- Interactive map of Pichigua
- Country: Peru
- Region: Cusco
- Province: Espinar
- Founded: August 29, 1834
- Capital: Pichigua

Government
- • Mayor: Severiano Chara Labra

Area
- • Total: 288.76 km^{2} (111.49 sq mi)
- Elevation: 3,870 m (12,700 ft)

Population (2005 census)
- • Total: 3,791
- • Density: 13.13/km^{2} (34.00/sq mi)
- Time zone: UTC-5 (PET)
- UBIGEO: 080806

= Pichigua District =

Pichigua District is one of eight districts of the Espinar Province in Peru.

== Geography ==
One of the highest peaks of the district is Laramani at approximately 4922 m.
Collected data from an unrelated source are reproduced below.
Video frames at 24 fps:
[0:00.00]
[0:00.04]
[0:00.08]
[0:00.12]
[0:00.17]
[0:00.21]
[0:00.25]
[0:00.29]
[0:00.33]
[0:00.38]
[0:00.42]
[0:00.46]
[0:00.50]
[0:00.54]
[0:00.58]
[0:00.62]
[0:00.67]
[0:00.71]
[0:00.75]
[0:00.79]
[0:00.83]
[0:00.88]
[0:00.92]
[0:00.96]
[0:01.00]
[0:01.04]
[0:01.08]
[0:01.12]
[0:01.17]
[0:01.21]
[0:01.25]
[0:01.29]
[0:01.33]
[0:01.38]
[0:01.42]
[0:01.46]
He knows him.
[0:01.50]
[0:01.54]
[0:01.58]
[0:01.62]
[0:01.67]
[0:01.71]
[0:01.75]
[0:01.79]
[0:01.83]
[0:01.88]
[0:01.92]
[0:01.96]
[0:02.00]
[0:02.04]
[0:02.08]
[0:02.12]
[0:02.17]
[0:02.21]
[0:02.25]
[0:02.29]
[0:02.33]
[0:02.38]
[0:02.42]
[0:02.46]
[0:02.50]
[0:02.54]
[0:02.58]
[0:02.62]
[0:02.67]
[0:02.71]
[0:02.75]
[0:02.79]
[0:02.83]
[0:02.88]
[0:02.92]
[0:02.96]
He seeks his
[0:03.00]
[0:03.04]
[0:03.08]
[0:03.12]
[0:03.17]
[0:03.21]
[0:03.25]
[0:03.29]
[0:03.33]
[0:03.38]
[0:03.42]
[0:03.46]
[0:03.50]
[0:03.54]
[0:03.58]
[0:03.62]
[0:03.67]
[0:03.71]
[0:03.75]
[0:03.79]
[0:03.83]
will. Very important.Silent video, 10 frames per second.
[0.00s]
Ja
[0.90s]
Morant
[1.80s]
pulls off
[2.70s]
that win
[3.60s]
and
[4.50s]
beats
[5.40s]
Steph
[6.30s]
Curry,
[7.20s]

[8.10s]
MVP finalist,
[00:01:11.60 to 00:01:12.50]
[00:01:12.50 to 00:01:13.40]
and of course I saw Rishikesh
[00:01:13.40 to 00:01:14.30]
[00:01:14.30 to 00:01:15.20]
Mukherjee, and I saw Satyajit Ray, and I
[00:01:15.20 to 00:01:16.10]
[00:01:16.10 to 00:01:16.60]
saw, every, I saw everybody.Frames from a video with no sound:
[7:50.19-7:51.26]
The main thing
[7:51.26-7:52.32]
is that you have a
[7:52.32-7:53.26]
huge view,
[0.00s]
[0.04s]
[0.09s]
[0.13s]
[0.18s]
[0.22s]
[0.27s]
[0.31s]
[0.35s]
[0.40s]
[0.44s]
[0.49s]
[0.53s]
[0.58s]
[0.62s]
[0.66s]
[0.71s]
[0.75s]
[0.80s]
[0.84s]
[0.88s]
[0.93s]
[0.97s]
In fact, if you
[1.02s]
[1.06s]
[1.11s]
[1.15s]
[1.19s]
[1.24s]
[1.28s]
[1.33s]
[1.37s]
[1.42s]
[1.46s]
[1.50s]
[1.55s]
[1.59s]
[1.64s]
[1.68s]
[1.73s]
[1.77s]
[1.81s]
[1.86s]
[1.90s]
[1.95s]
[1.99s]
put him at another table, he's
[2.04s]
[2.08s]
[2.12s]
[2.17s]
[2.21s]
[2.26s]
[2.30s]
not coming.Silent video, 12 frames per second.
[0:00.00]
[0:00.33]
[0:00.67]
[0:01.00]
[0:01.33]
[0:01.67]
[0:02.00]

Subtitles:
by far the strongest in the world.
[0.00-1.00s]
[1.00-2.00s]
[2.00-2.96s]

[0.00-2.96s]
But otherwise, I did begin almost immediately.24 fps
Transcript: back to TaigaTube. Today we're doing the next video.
Other mountains are listed below:

- Anku Supa
- Ararankha
- Ch'uspini
- Kuntur Sayana
- Muru Pata
- Muru Sirk'a
- Puma Ichhu Pukara
- Qurani
- Waya Muqu

== Ethnic groups ==
The people in the district are mainly indigenous citizens of Quechua descent. Quechua is the language which the majority of the population (87.16%) learnt to speak in childhood, 12.40% of the residents started speaking using the Spanish language (2007 Peru Census).